Every record should be written out exactly, with the pictures left out.

- Opening Delimiter -

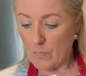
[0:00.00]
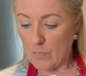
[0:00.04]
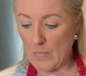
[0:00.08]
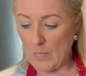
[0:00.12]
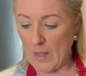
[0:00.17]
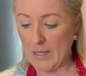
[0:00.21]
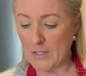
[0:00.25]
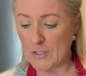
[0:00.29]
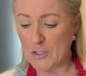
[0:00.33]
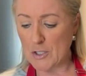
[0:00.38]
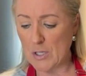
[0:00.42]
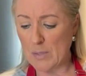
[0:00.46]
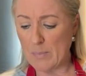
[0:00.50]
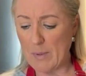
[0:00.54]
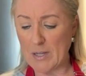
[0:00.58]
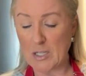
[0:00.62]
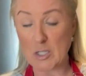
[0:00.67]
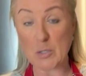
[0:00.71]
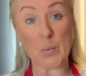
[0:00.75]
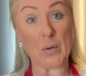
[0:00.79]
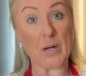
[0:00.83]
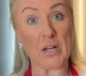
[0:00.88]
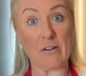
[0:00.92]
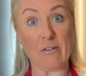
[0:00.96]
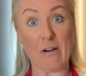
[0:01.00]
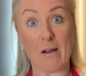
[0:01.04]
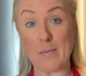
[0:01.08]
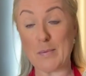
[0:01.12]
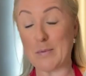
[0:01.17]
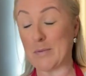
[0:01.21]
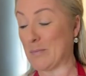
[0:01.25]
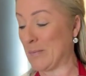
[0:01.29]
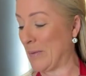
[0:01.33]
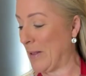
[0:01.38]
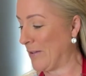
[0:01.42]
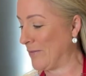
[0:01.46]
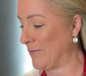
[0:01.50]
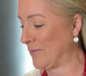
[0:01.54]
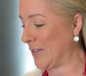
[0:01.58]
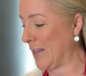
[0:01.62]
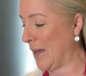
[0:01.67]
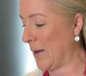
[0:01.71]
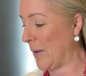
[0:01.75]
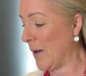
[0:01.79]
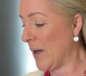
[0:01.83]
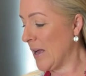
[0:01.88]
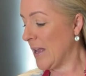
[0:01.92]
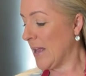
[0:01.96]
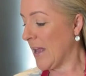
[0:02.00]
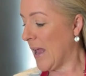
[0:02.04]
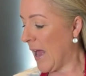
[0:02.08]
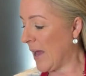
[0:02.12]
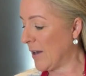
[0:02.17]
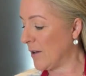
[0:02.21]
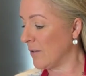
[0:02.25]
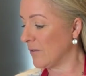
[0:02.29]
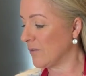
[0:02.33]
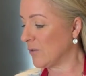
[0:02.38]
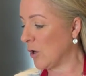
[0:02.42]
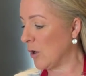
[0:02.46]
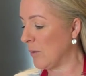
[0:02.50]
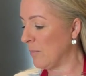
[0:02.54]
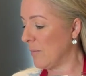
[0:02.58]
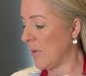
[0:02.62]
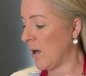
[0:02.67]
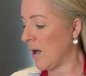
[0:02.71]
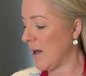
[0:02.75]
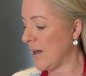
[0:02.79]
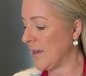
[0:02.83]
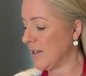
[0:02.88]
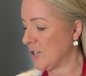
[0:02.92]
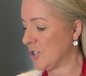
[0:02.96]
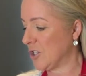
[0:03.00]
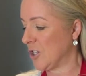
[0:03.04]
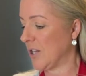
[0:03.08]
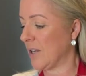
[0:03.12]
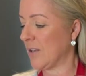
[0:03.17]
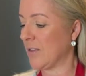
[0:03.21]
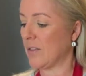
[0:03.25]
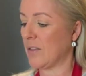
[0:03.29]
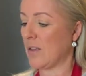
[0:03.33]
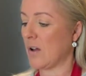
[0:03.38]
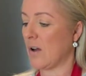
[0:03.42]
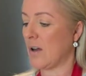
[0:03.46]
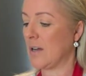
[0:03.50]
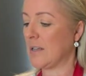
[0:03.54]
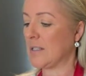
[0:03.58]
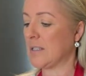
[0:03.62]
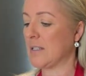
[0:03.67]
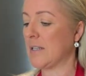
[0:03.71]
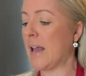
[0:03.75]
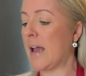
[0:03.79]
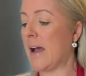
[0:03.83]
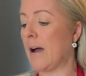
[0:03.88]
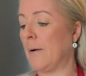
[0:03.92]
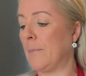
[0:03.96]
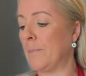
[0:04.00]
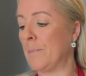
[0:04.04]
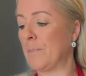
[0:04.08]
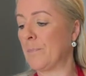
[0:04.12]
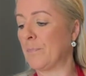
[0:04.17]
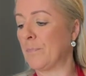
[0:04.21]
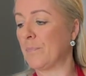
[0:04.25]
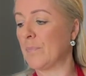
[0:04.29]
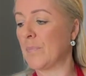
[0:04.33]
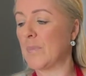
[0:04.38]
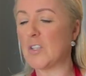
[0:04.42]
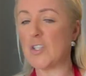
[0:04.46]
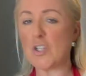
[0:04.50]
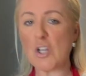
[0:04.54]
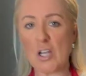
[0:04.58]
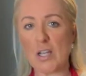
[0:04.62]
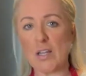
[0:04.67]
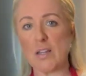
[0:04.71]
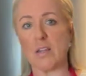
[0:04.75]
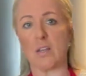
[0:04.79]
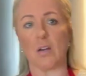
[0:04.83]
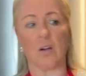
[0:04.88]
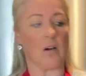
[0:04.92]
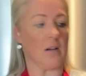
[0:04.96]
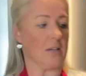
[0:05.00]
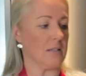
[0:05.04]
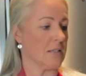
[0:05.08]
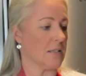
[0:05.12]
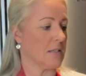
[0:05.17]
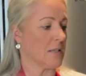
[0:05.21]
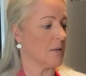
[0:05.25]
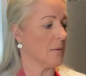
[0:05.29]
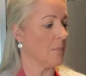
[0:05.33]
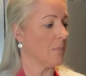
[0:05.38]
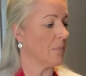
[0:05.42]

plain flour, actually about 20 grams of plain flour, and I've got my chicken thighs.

- Closing Delimiter -

**Exercise result**
[0:00.00]
[0:00.04]
[0:00.08]
[0:00.12]
[0:00.17]
[0:00.21]
[0:00.25]
[0:00.29]
[0:00.33]
[0:00.38]
[0:00.42]
[0:00.46]
[0:00.50]
[0:00.54]
[0:00.58]
[0:00.62]
[0:00.67]
[0:00.71]
[0:00.75]
[0:00.79]
[0:00.83]
[0:00.88]
[0:00.92]
[0:00.96]
[0:01.00]
[0:01.04]
[0:01.08]
[0:01.12]
[0:01.17]
[0:01.21]
[0:01.25]
[0:01.29]
[0:01.33]
[0:01.38]
[0:01.42]
[0:01.46]
[0:01.50]
[0:01.54]
[0:01.58]
[0:01.62]
[0:01.67]
[0:01.71]
[0:01.75]
[0:01.79]
[0:01.83]
[0:01.88]
[0:01.92]
[0:01.96]
[0:02.00]
[0:02.04]
[0:02.08]
[0:02.12]
[0:02.17]
[0:02.21]
[0:02.25]
[0:02.29]
[0:02.33]
[0:02.38]
[0:02.42]
[0:02.46]
[0:02.50]
[0:02.54]
[0:02.58]
[0:02.62]
[0:02.67]
[0:02.71]
[0:02.75]
[0:02.79]
[0:02.83]
[0:02.88]
[0:02.92]
[0:02.96]
[0:03.00]
[0:03.04]
[0:03.08]
[0:03.12]
[0:03.17]
[0:03.21]
[0:03.25]
[0:03.29]
[0:03.33]
[0:03.38]
[0:03.42]
[0:03.46]
[0:03.50]
[0:03.54]
[0:03.58]
[0:03.62]
[0:03.67]
[0:03.71]
[0:03.75]
[0:03.79]
[0:03.83]
[0:03.88]
[0:03.92]
[0:03.96]
[0:04.00]
[0:04.04]
[0:04.08]
[0:04.12]
[0:04.17]
[0:04.21]
[0:04.25]
[0:04.29]
[0:04.33]
[0:04.38]
[0:04.42]
[0:04.46]
[0:04.50]
[0:04.54]
[0:04.58]
[0:04.62]
[0:04.67]
[0:04.71]
[0:04.75]
[0:04.79]
[0:04.83]
[0:04.88]
[0:04.92]
[0:04.96]
[0:05.00]
[0:05.04]
[0:05.08]
[0:05.12]
[0:05.17]
[0:05.21]
[0:05.25]
[0:05.29]
[0:05.33]
[0:05.38]
[0:05.42]

plain flour, actually about 20 grams of plain flour, and I've got my chicken thighs.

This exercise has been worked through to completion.